The report relates that retail theft arrests nearly doubled at one particular store in Zephyrhills during the first six months of 2015. The authors of the report note that Walmart stores are “natural” targets for shoplifters and panhandlers due to heavy amounts of foot traffic and their “cavernous” layouts. They are also often located in disadvantaged areas. An increase in the number of shoplifters is a reflection of a deep and worsening social crisis affecting broad layers of the population who shop in these stores.
More than any other retailer, Walmart caters to low-income shoppers and consistently opens stores in neighborhoods where the threat of crime is higher. The reports refer to experts who insist that Walmart knows this but does not do enough to address these problems, despite having a mountain of resources. They instead rely on taxpayer-funded police officers to do their security work for them.
The report goes on to suggest that one of the drivers of this strategy is the razor-thin margin Walmart operates within. Even the theft of a $4 pair of socks, the report relates, can negatively affect the return of a further $100 in sales. The retailer therefore relies heavily on the police to protect its bottom line. They quote Sam Walton, the founder of Walmart, who famously wrote in his autobiography that theft is “one of the biggest enemies of profitability.”
One of the conclusions drawn by the report is that Walmart makes enough money to hire their own private security and that the problem would be solved with the presence of uniformed security guards or better training of managers and associates. This solution is predicated on the main thrust of the report, that Walmart is irresponsibly wasting taxpayer money, not that the problem is the result of a prolonged social and economic crisis. This is despite interviews, like one from a former Walmart employee, who concluded that many shoppers “are struggling, so there’s just a lot of stress.”

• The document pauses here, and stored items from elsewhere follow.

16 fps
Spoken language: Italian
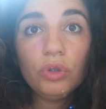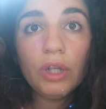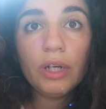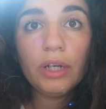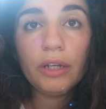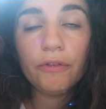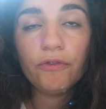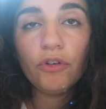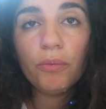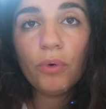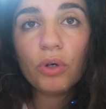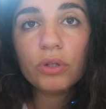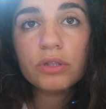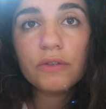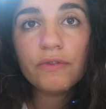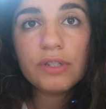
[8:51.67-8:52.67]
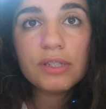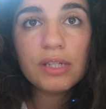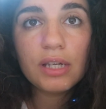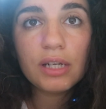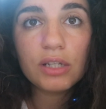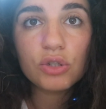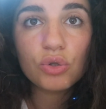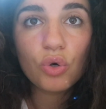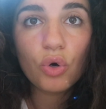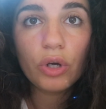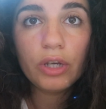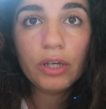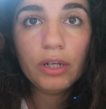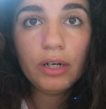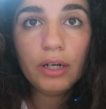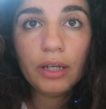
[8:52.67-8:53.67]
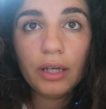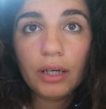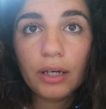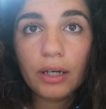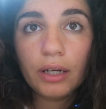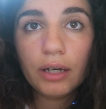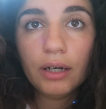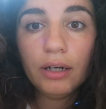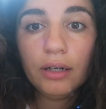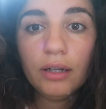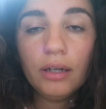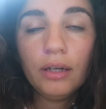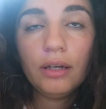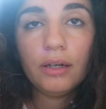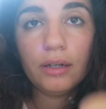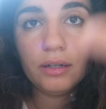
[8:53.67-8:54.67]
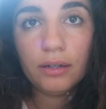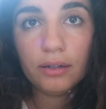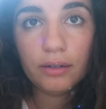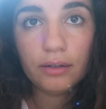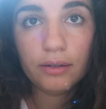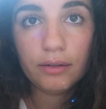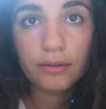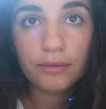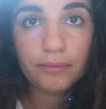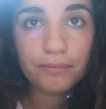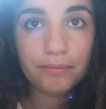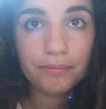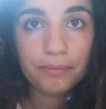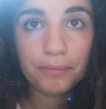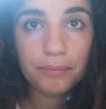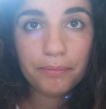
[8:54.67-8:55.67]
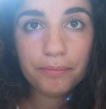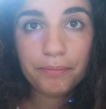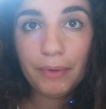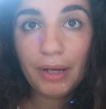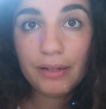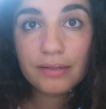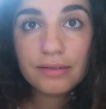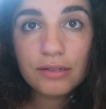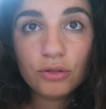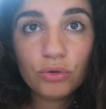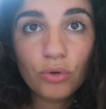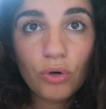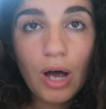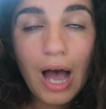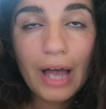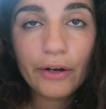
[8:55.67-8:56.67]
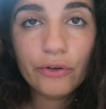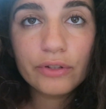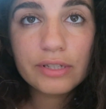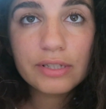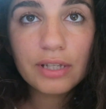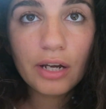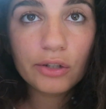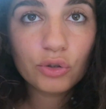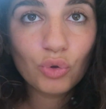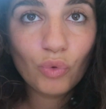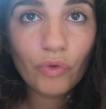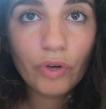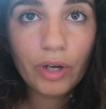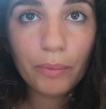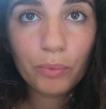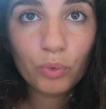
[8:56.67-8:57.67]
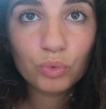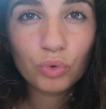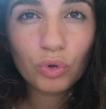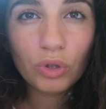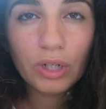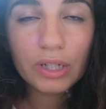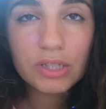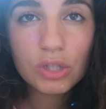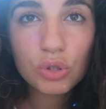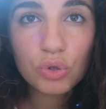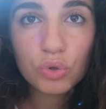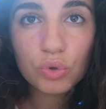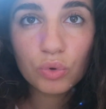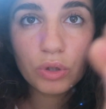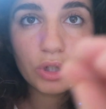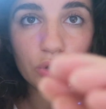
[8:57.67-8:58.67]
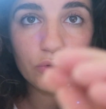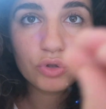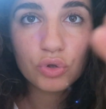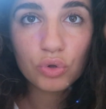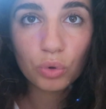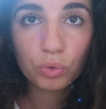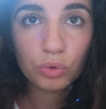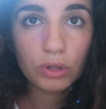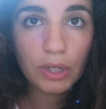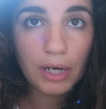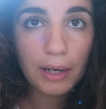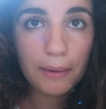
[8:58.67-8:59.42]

nell'info box vi inserisco il link ehm, al sito iGostar dove appunto nella sezione dove ci sono tutte le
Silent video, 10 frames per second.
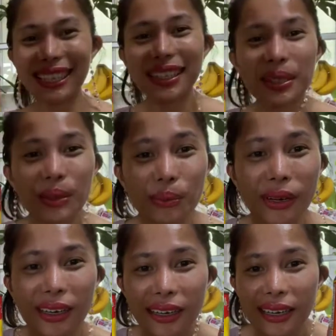'Di
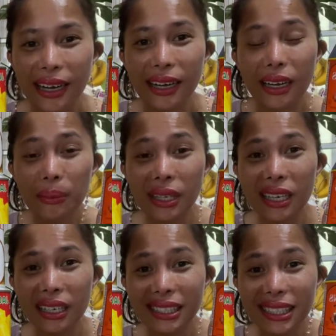ba? Alam nila
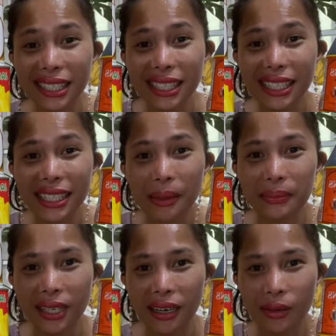kasi naghihirap
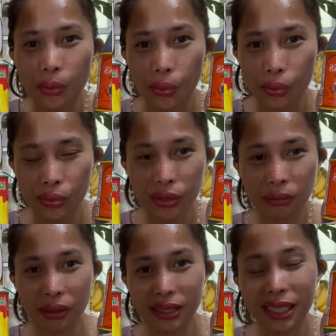na ako, 'di
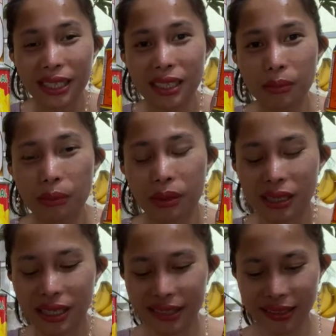ba? Sila
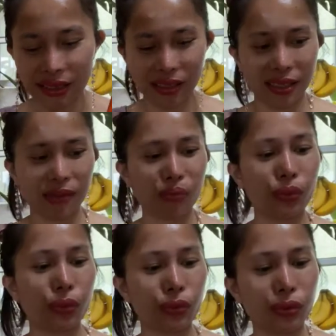nagpapadala sa akin ng
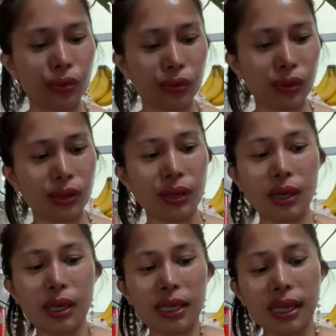food.
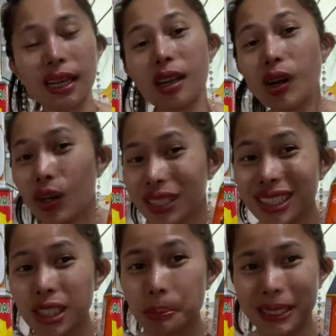Yan,
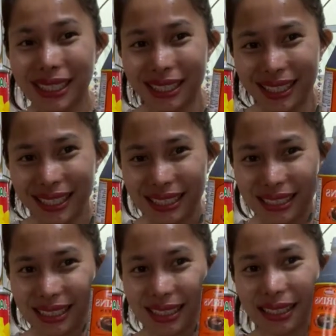Lawrence Patis.
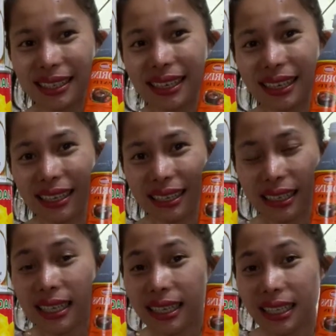Ayan.
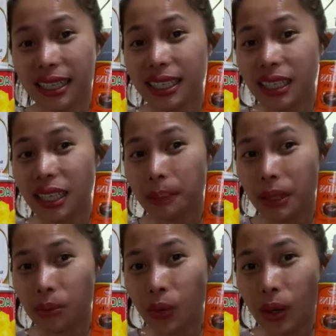Hindi yan
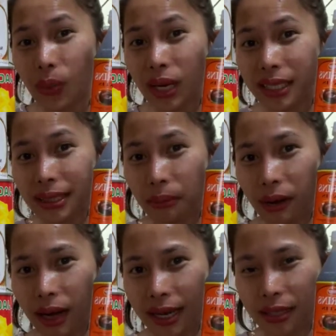dapat mawawala sa
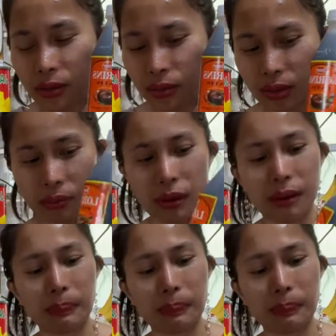bahay niyo, 'di ba?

While some of the police officers who the Times interviewed spoke negatively about Walmart using them for private security, others defended the retail giant. Pinellas County Sheriff Bob Gaultieri insisted in an interview that Walmart is a “commercial citizen” that pays taxes and is entitled to these government services. It “doesn’t deserve to get ripped off by people,” he argued. The Times’ report responded to this by pointing out that Walmart uses an inordinate amount of government resources compared to other similar outlets in the area like Target and Publix, and even high-end shopping malls. Their studies show that Walmart’s volume of calls is consistently larger than the percent of taxes it contributes.

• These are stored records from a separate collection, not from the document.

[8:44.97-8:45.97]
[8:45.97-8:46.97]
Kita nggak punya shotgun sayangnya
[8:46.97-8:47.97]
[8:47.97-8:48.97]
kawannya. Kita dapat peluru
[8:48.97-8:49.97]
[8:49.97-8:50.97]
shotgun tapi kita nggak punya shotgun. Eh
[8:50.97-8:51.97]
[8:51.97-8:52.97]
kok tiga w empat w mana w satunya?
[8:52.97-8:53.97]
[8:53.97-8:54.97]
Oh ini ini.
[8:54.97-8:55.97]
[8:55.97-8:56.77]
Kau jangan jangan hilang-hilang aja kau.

A Walmart spokesperson sought to deflect this criticism by pointing to the millions of dollars the company contributes to charities across all of Florida, including toy drives and sponsored community events—painting the company as a generous benefactor that creates job opportunities and strengthens communities. Here the Walmart executives are to be revered and communities should be happy to support them with a public police force.
One result of the barrage of calls coming from Walmart locations around the clock is that many officers routinely show up at Walmart stores without even being called. One officer told reporters, “Look, I either get called there later, or I go there now and prevent things.”

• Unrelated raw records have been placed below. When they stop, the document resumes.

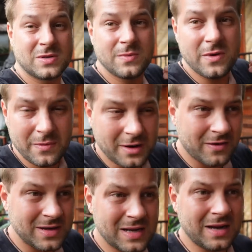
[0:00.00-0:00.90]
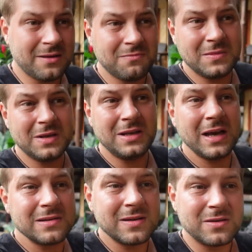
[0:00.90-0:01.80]
Poza tym nie wiem jak Was, ale
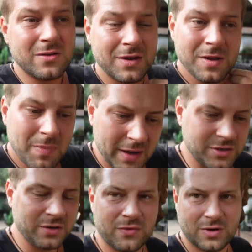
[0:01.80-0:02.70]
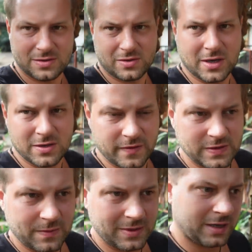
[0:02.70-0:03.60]
ja zdecydowanie bardziej wolę
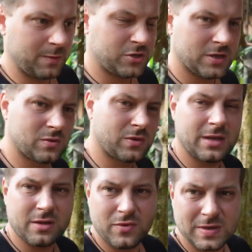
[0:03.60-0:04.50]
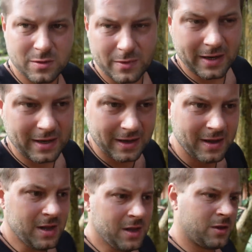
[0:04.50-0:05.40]
zorganizować sobie taki przyjazd tutaj na własną rękę,
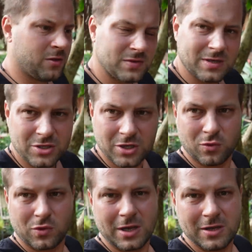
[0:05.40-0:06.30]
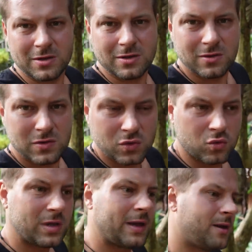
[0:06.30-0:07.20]
dostać się tutaj y,
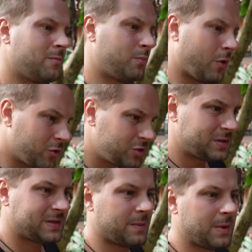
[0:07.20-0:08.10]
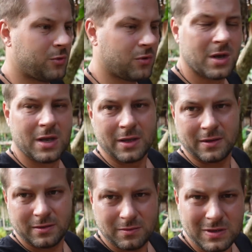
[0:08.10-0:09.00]
skuterem, pochodzić samemu
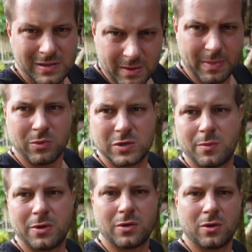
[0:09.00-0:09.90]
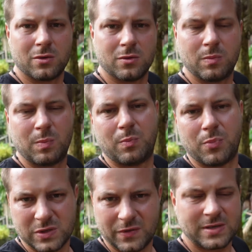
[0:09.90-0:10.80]
y, i samemu sobie to y,
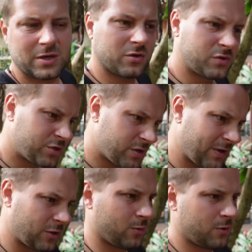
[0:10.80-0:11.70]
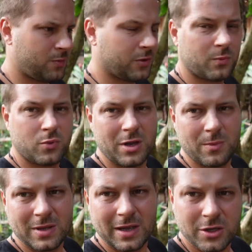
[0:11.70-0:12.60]
pozwiedzać. Oczywiście wiadomo,
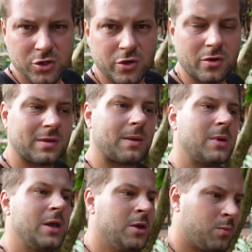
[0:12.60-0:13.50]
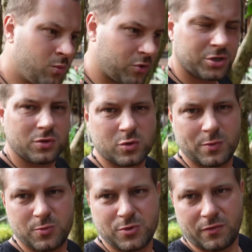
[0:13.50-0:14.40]
płyniemy na jezioro, tam musi już
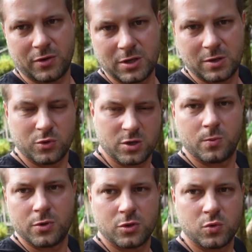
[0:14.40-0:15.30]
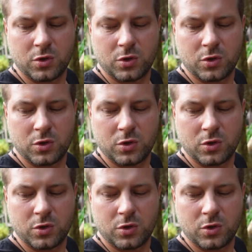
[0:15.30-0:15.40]
być przewodnik i musimy płynąć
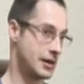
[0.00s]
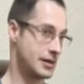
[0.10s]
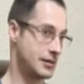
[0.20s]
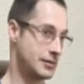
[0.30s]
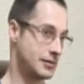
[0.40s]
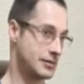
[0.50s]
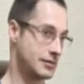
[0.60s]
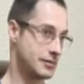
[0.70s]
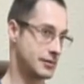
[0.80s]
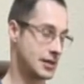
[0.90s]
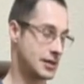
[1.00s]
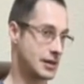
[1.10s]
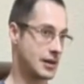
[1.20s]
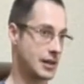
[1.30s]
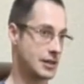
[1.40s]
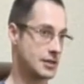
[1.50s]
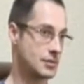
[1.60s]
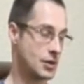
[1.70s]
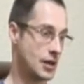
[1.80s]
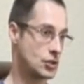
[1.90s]
э, радикально
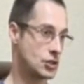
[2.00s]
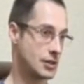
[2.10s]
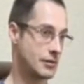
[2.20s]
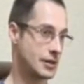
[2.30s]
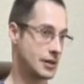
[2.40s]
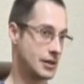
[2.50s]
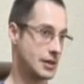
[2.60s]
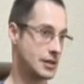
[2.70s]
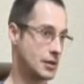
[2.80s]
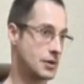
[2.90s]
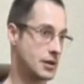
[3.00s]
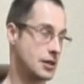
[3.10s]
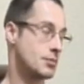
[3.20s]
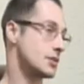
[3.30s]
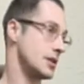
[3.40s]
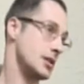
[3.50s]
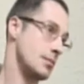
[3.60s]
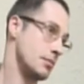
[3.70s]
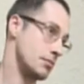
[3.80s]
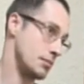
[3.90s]
изменять человека нет необходимости.
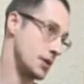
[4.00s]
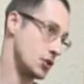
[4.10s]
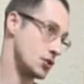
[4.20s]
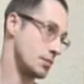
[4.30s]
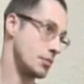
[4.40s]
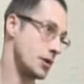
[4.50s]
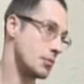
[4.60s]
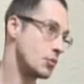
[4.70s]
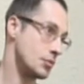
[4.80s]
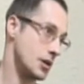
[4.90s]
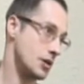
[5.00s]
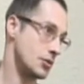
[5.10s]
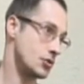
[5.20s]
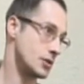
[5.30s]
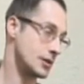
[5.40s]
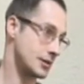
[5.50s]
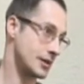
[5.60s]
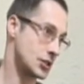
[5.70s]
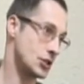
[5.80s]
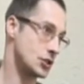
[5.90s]
Это, опять же, по моему мнению, человек,
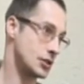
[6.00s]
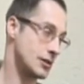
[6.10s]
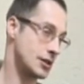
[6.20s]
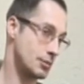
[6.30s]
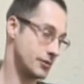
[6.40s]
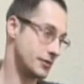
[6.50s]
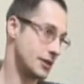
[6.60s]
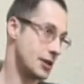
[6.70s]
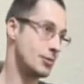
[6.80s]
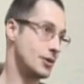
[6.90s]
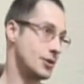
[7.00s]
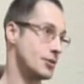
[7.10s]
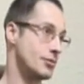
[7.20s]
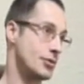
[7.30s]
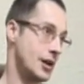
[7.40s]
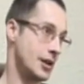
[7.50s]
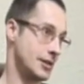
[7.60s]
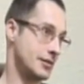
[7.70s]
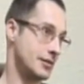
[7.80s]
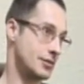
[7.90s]
каждый человек неповторимый,
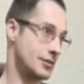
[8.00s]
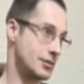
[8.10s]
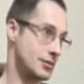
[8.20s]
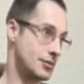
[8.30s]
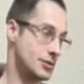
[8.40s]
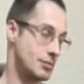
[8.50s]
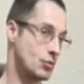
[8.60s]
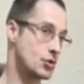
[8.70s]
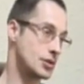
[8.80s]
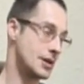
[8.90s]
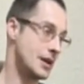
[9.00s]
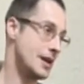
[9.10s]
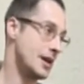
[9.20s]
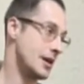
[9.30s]
индивидуален. То есть можно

The former employee quoted above stated that he sometimes saw patrol cars parked near the supercenter in which he worked, even when nothing was happening. “It’s almost like they were kind of waiting to get a call.”
A former assistant police chief who worked for Tampa police told the Times that shift supervisors would conduct daily roll call in Walmart parking lots and they would even park a jail transport van outside the store for good measure, hoping to “stop troublemakers before they even walked inside the store.” Reporters found that these police operations happened exclusively at Walmart as opposed to other retail stores.
The report’s web site features visual aids and security camera footage to highlight the data they have collected, and many examples are given that highlight the large amounts of public funds utilized to protect Walmart’s profit margins. The aforementioned man who was arrested for drinking a 98-cent bottle of sweet tea spent 10 days in jail, had to post bail, and ultimately cost the county $1,230.